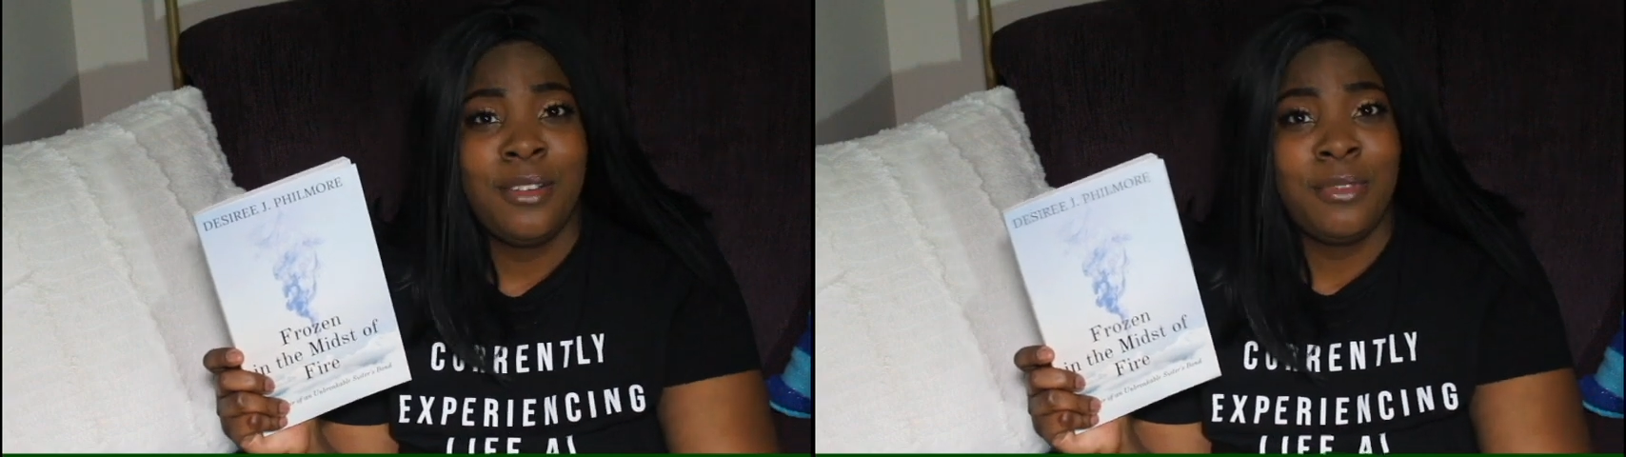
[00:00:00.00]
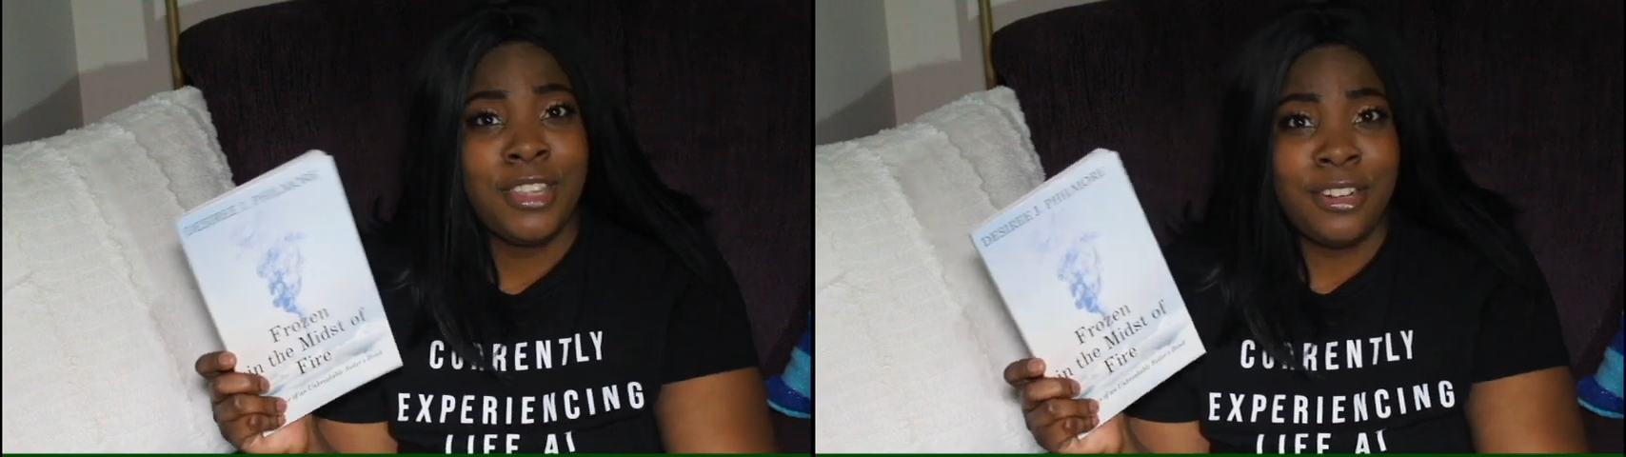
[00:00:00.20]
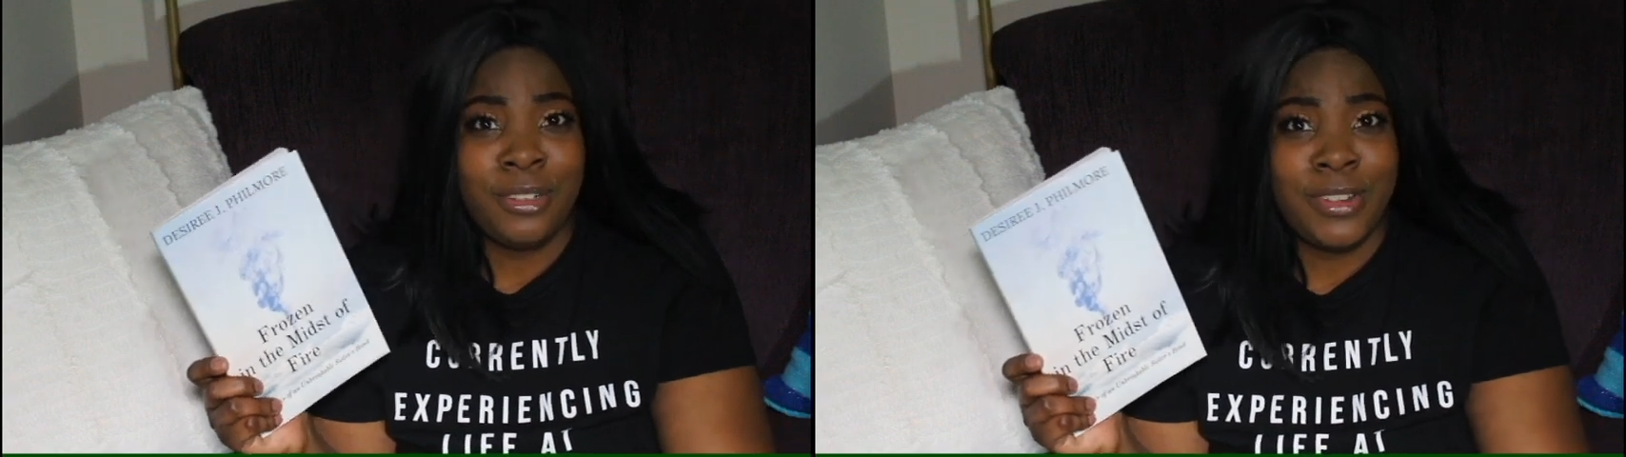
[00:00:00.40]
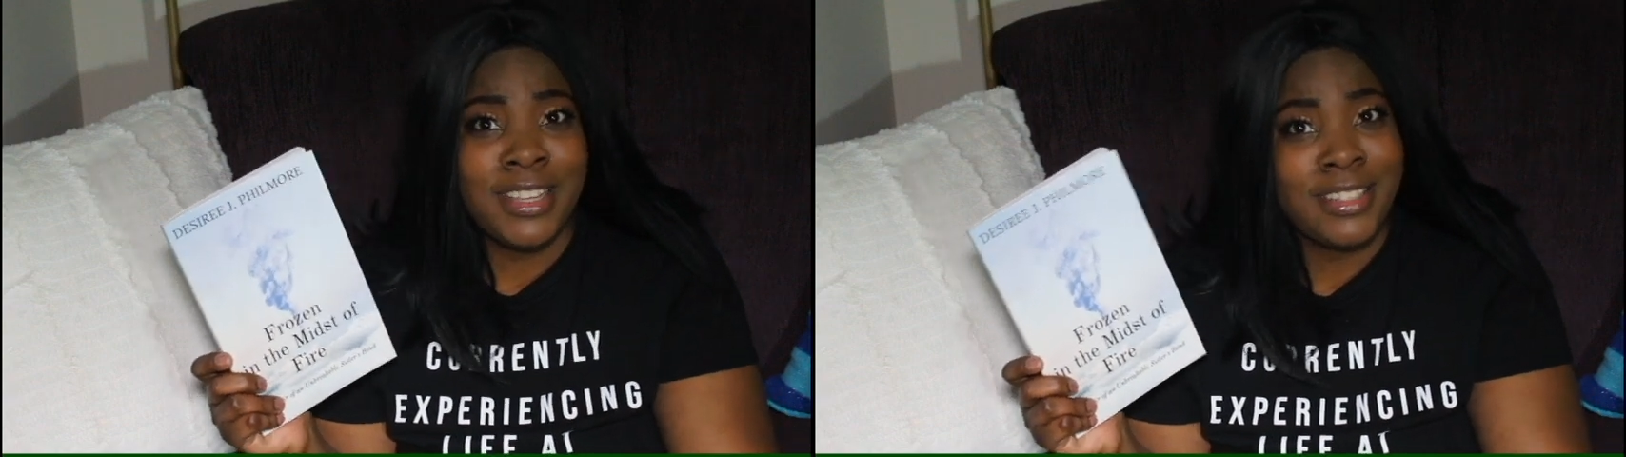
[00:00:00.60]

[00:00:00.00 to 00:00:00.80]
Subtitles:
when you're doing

YOUR INSTRUCTIONS> Repeat the records in full, exactly as they appear, without the pictures.

REPLY TO THE EXERCISE>
[00:00:00.00]
[00:00:00.20]
[00:00:00.40]
[00:00:00.60]

[00:00:00.00 to 00:00:00.80]
Subtitles:
when you're doing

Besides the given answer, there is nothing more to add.